I’m participating in the Run for your Lives Zombie 5k in October and started training for it on Sunday. I thought I was going to die on Sunday after my 2 1/2 mile walk/run. This body isn’t familiar with the word exercise, and it totally took a beating on Sunday. My face was red, I was out of breath, my feet and legs were throbbing, and I felt a little nauseous. Not good. Not good at all. My brain was reprimanding me, “Why did you stop exercising? Look what it has caused you.” Stupid brain. I know! Hush, now!
After 3 days of running, I’m finally getting back into my groove. My running intervals are beginning to out weight my walking intervals, which I’m taking that as a good sign. I purchased myself a new pair of Brooks running shoes that were custom fit to my feet at Charm City Run. They actually watch you run and custom fit you with the proper shoes. How cool! I tend to fall heavy on my heal, so they fit me with a shoe to balance the way my feet hit the ground when I run. They’re bright, verging on neon, purple. At least I won’t get run over if I’m running in the dark.

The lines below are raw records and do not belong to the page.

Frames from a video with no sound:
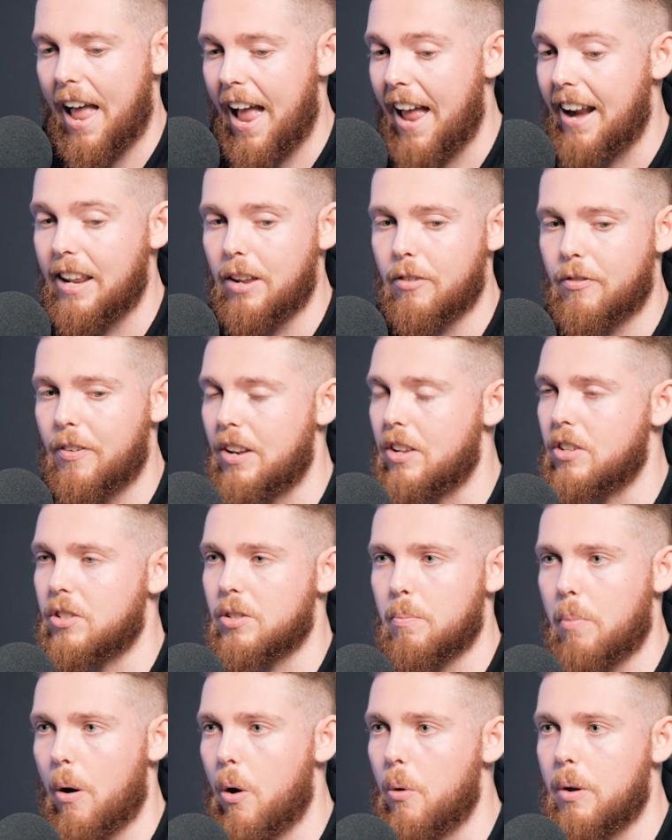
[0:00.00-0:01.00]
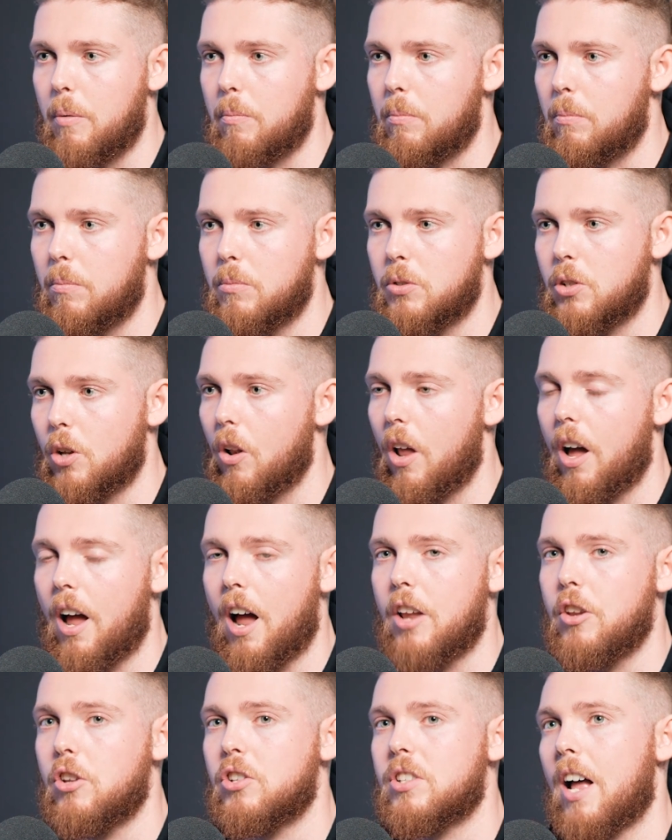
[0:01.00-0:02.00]
anything as a poem. So like,
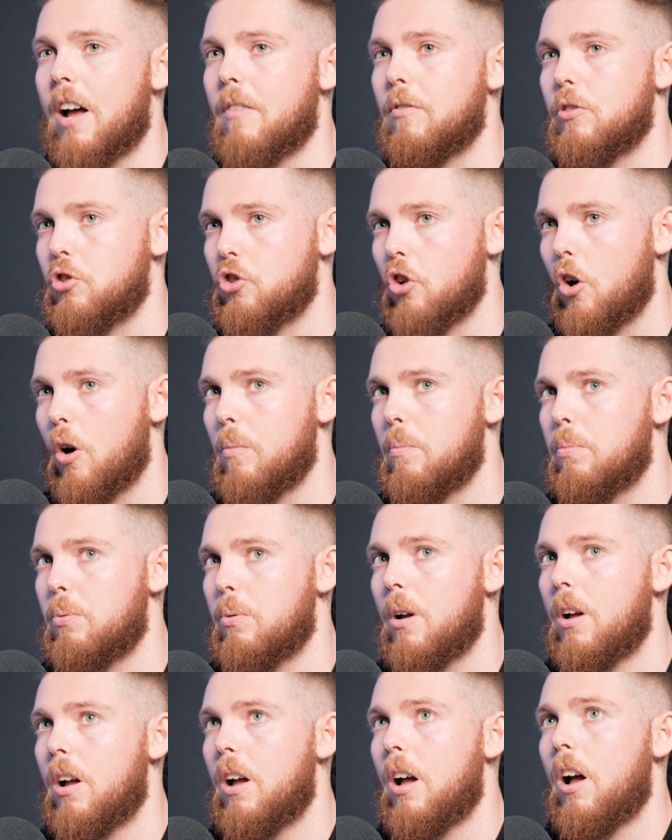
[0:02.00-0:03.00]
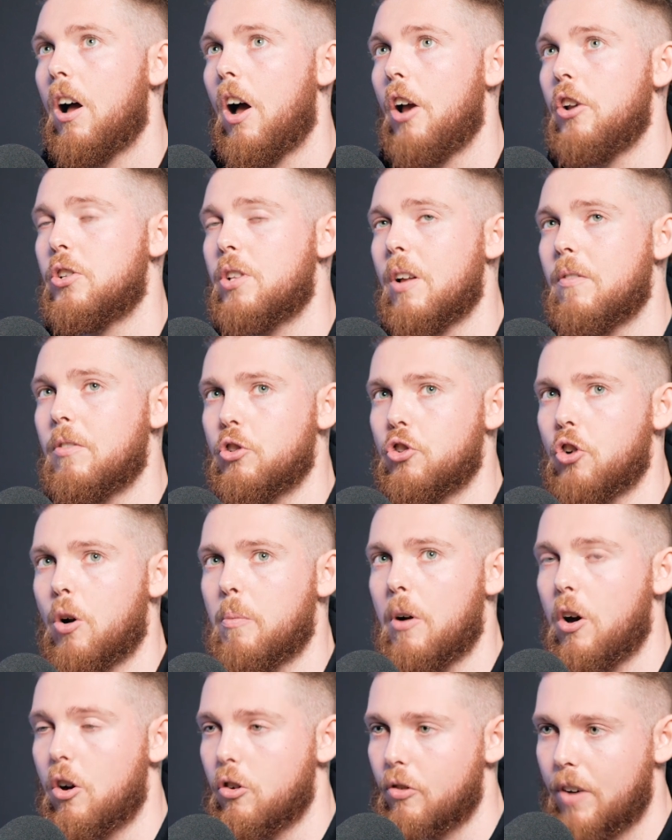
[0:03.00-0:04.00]
I used to have a job. I used to have a
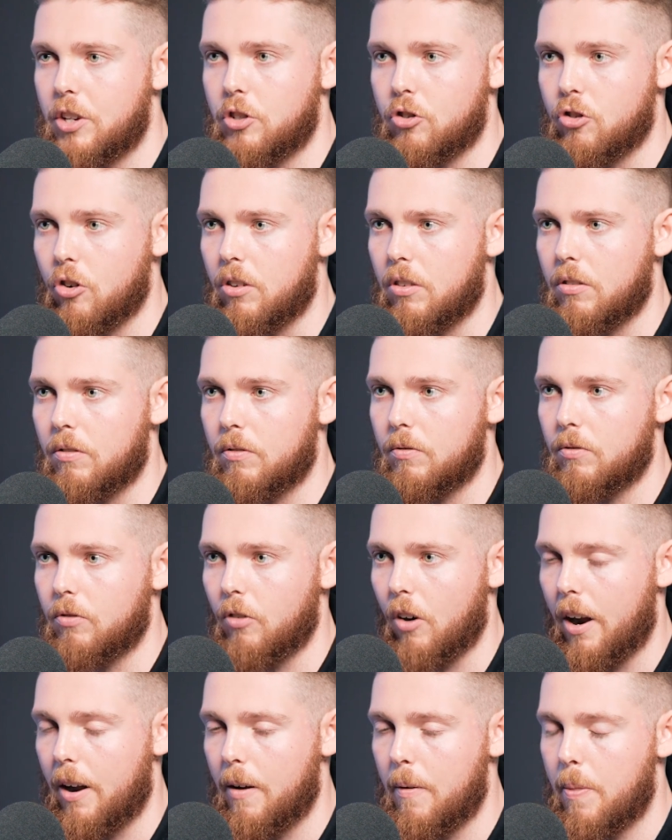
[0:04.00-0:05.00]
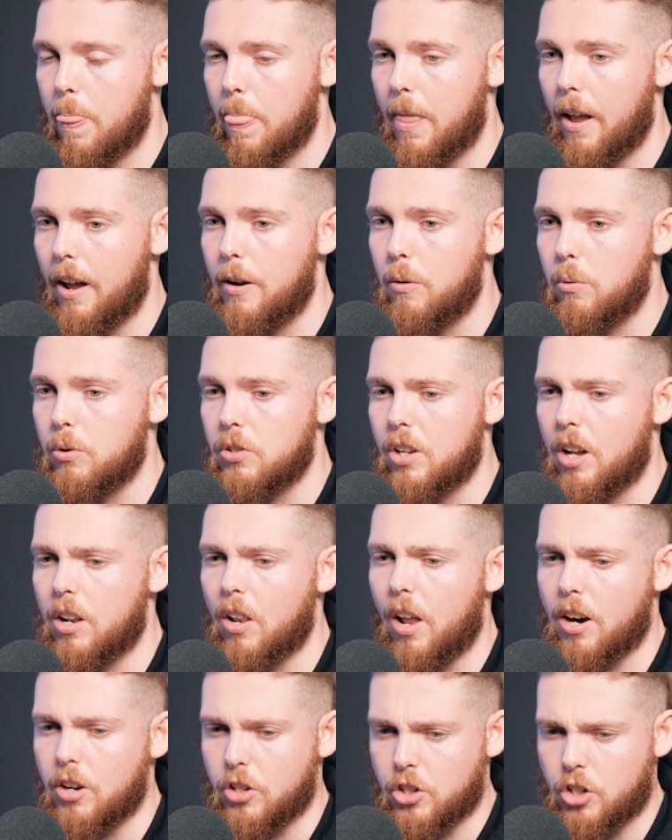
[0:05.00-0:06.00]
job at a restaurant, right? And it was at
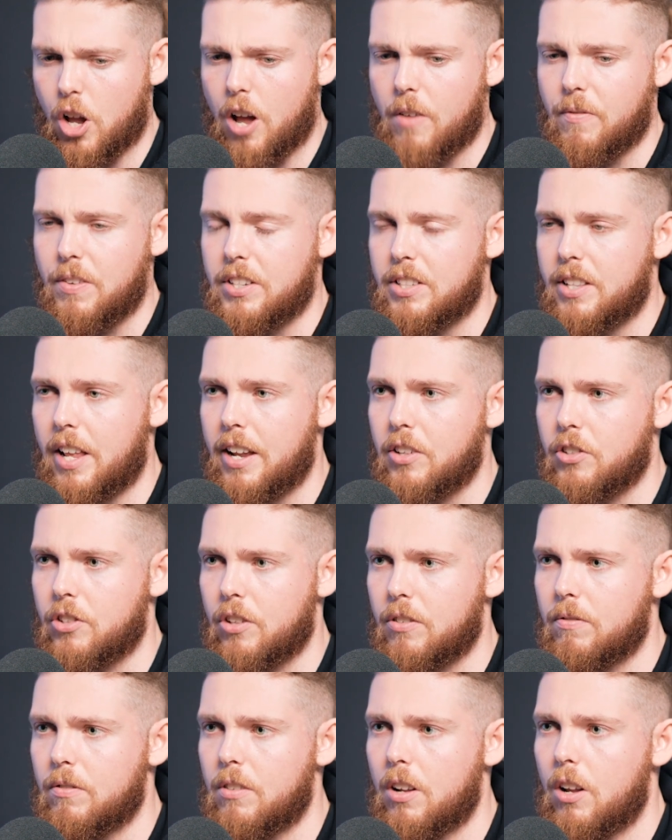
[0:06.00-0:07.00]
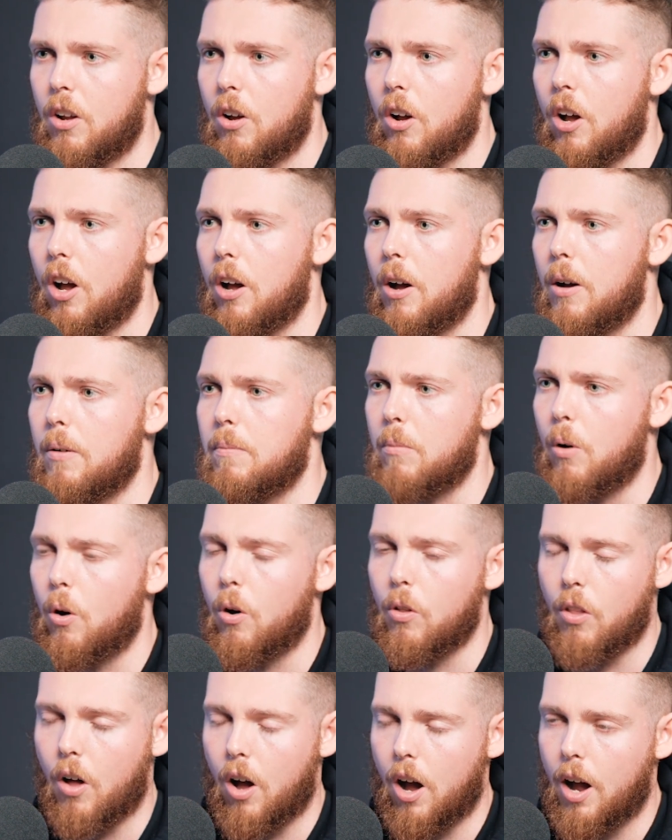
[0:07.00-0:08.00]
like a service station
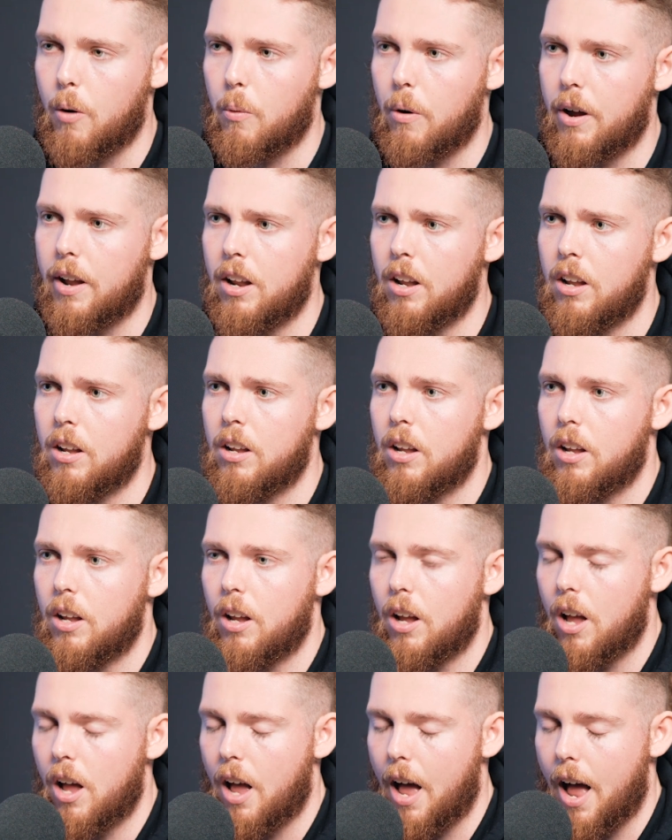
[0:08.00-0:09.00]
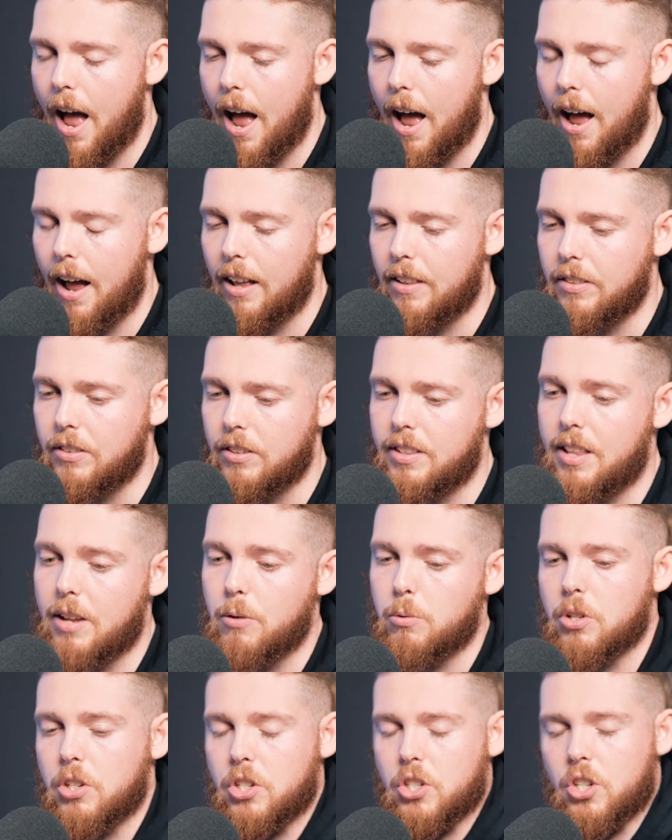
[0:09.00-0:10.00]
on the highway. And there
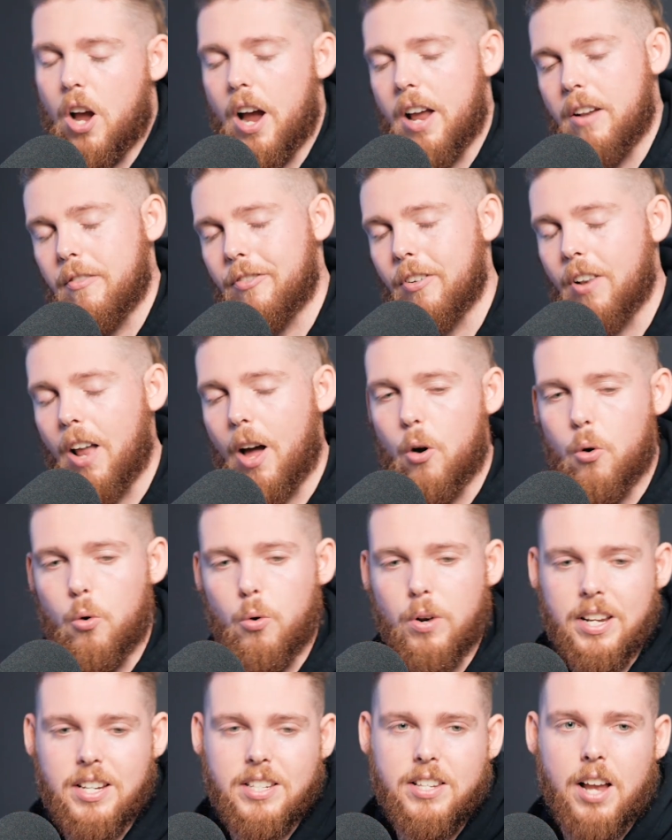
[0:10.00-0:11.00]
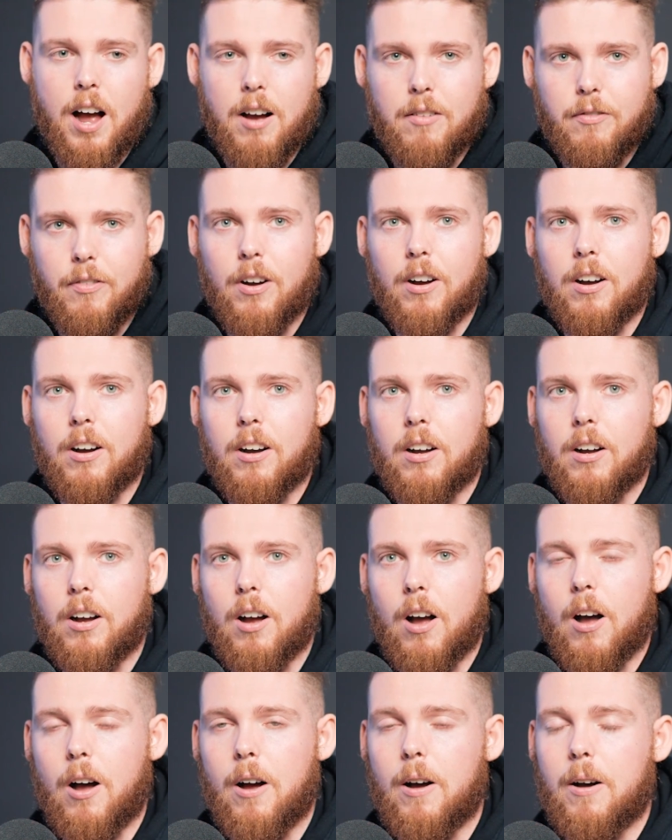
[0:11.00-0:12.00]
was a sign for like all these other
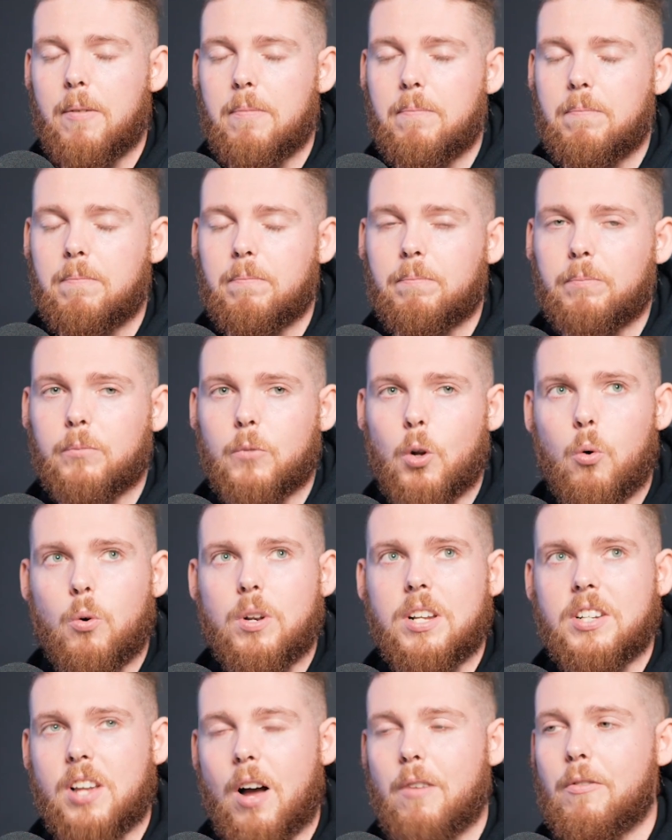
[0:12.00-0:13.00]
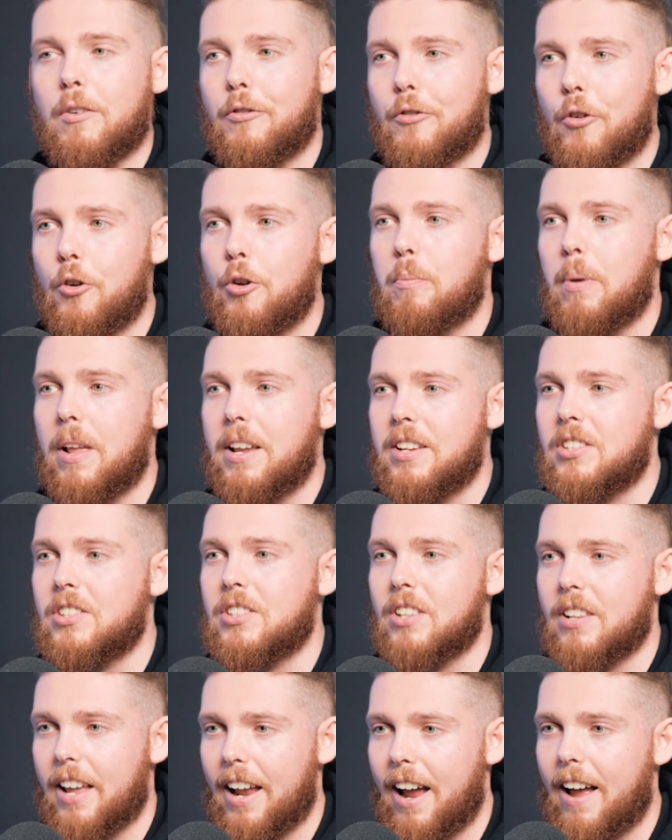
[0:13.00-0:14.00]
food places
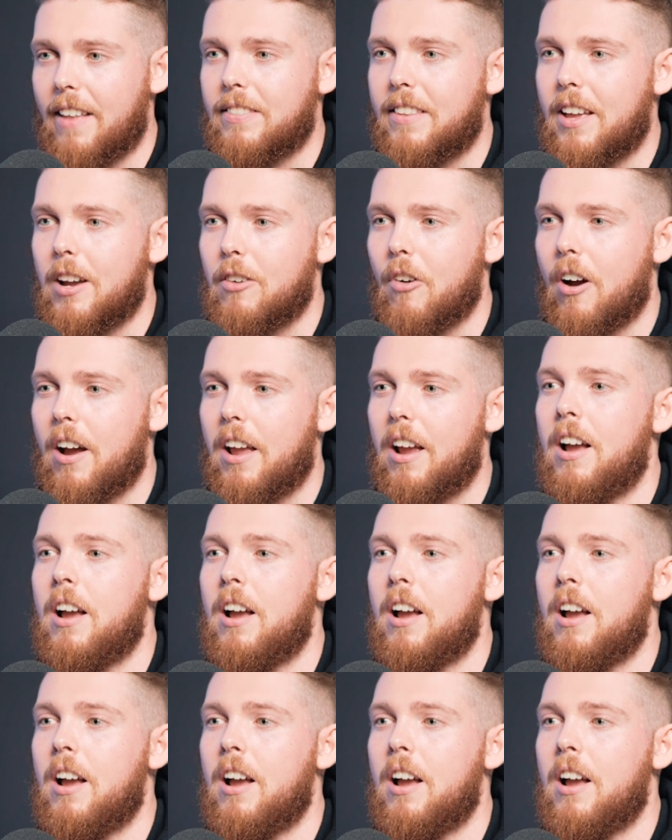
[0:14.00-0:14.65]
that they had there, right?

I also needed some new running clothes, so I went out and purchased some brightly colored gear. Hey, I never pass an opportunity to shop. What can I say. This gal loves to shop. I even bought myself a Camelbak so I don’t have to run with my water in my hands. It’s super annoying to have to hold a heavy water bottle while you’re trying to focus on jogging (and for me, not falling over).
Whew, those are some brightly colored shoes. I’m also hoping to run off the seven consecutive days of ice cream . I may have over indulged
a little a lot!
I decided to fill by body with some nutritional meals and snacks for a change. You know, fruits, veggies, whole grains. All of the things that my body isn’t used to. I’m hoping it won’t reject my new diet. Fingers crossed!
I know what you’re thinking, “But Jennie, what about all of the baked goods and yummies?” Don’t worry, I’m still going to be bringing you things like donuts and cupcakes. I would never be so cruel as to cut you off cold turkey. That’s just mean. Just because I’m running doesn’t mean I’m not going indulge in a piece of cake. Besides, isn’t there a rule that states exercising cancels out eating a piece of cake? You know, even Steven. The rule of physics or something? Either way, I like that rule, and I’m sticking with it. Point is, there will still be cake! Does that make you feel a wee bit better?
Today I made you a recipe inspired by Jessica at A Kitchen Addiction. She made a creamy salsa pasta that I tweaked to my taste. It’s delicious and good for you.
I used a double roasted salsa from Trader Joe’s in this dish. It added a nice smokey flavor to the pasta. If you don’t have a Trader Joe’s in your area, feel free to use a fire roasted salsa.
I added lots of fresh veggies. The red pepper and corn added a touch of sweetness, while the jalapeño and green pepper added some spice.
I also added big chunks of cubed chicken breasts to the pasta. Here’s a handy little kitchen tip for the busy cook. Place a few chicken breasts in a crock pot and add a 1/2 cup of chicken stock, salt, and pepper. Cook on low for 5 hours. Cool the chicken. Either shred or cube the breasts. Store in the refrigerator until ready to use. It speeds up the meal making process and creates an extremely tender piece of chicken.
This dish is full of healthy veggies, tender pieces of chicken, gooey cheddar cheese, and protein packed black beans. If you love a spicy dish, you’re going to love this meal.
Since this dish is healthy, I indulged in two helpings.
One Pot Cheesy Salsa & Chicken Pasta
1/2 lb penne pasta
2 tbs. olive oil
1/2 cup green pepper, chopped
1/2 cup red pepper, chopped
1/2 cup red onion, chopped
1 jalapeño, chopped
1 garlic clove, minced
1-12 oz. jar fire roasted salsa
1/2 cup chicken stock
2 cups shredded or cubed cooked chicken
1 cup corn
1-14 oz. can of black beans, drained and rinsed
1/2 tsp. cumin
1/4 tsp. coriander
1/4 tsp. cayenne pepper (optional)
2 tbs. light sour cream
1 cup cheddar cheese, shredded
salt and pepper
Cook pasta according to package instructions, reserving 1/2 a cup of the pasta water. Drain and cover until ready to use.
While the pasta is cooking, heat oil in a large sauté pan. Add the red pepper, green pepper, jalapeño, red onion, garlic, and a pinch of salt and pepper. Sauté until onion is translucent. Add the salsa, chicken stock, chicken, corn, black beans, cumin, coriander, and cayenne pepper. Cook for about 3 minutes, long enough to heat the chicken and corn. Add the pasta water and stir to combine. If the sauce is too thick, feel free to add a touch more chicken stock to loosen the sauce. Add the sour cream and stir to combine. Add salt and pepper to taste. Gently fold in the pasta and the cheese. Take off the heat and let stand for about 5 minutes to allow the pasta to soak up the sauce.